Here, however, the Court need not decide whether the requirements of Rule 20 are met, because, for the reasons discussed earlier, adding Volt at this late stage of the preliminary injunction proceedings would not be "consistent with fairness" to TWC. Even if the requirements of Rule 20 were met, the Court therefore would not exercise its discretion to add Volt at this stage. LSSi's motion to add Volt pursuant to Rule 20 is, therefore, denied as well.

C.Rule 21

LSSi, finally, seeks to add Volt as a plaintiff pursuant to Fed. R. Civ. P. 21, which provides, in pertinent part, that "[o]n motion or on its own, the court may at any time, on just terms, add or drop a party." In considering an application to add a party pursuant to Rule 21, the Court is guided by "the same standard of liberality afforded to motions to amend pleadings under Rule 15." Reece v. Marc Ecko Unltd., No. 10-cv-2901, 2011 U.S. Dist. LEXIS 102199, at *45 n.6 (S.D.N.Y. Aug. 19, 2011) (citing Soler v. G & U, Inc., 86 F.R.D. 524, 527--28 (S.D.N.Y. 1980)) (internal quotation marks and citation omitted); see also Clarke v. Fonix Corp., No. 98-cv-6116, 1999 U.S. Dist.
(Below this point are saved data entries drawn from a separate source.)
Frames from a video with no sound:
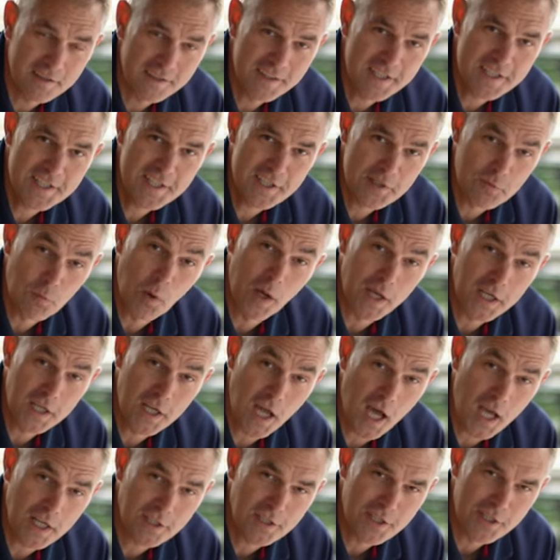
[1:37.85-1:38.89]
This is what
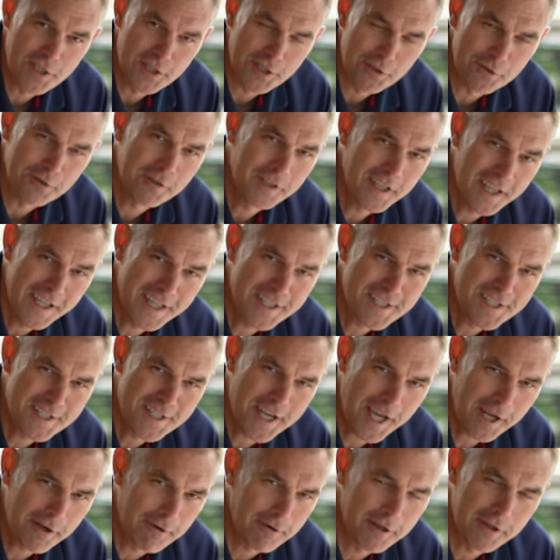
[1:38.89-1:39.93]
not to do. It's
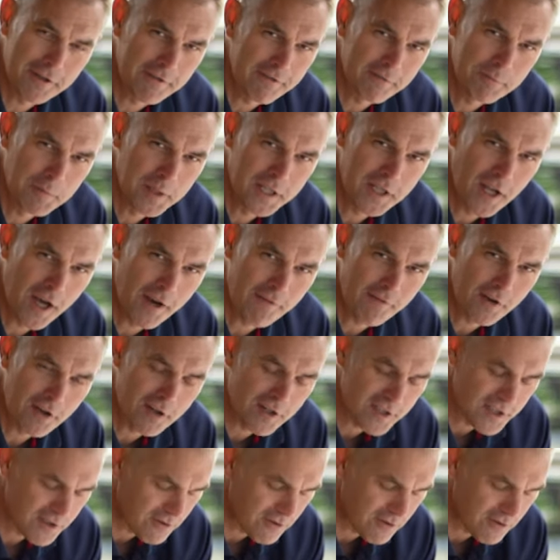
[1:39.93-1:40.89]
decorative, but not very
LEXIS 2143, at *23 (S.D.N.Y. Mar. 1, 1999) ("Although Rule 21, and not Rule 15(a), normally governs the addition of new parties to an action, the same standard of liberality applies under either Rule.") (internal quotation marks and citation omitted), aff'd, 199 F.3d 1321 (2d Cir. 1999); Sheldon v. PHH Corp., No. 96-cv-1666, 1997 U.S. Dist. LEXIS 2217, at *12 (S.D.N.Y. Mar. 4, 1997) ("While plaintiffs' motion properly is considered under Rule 21 rather than Rule 15, nothing material turns on this distinction. . . . To the extent the limited case law under Rule 21 permits a conclusion, the standard under that rule is the same as under Rule 15."), aff'd, 135 F.3d 848 (2d Cir. 1998).

As discussed earlier, the Court has concluded that adding Volt at this stage of the litigation is both prejudicial to TWC and unduly delayed. For these same reasons, LSSi's motion based on Rule 21 is denied as well.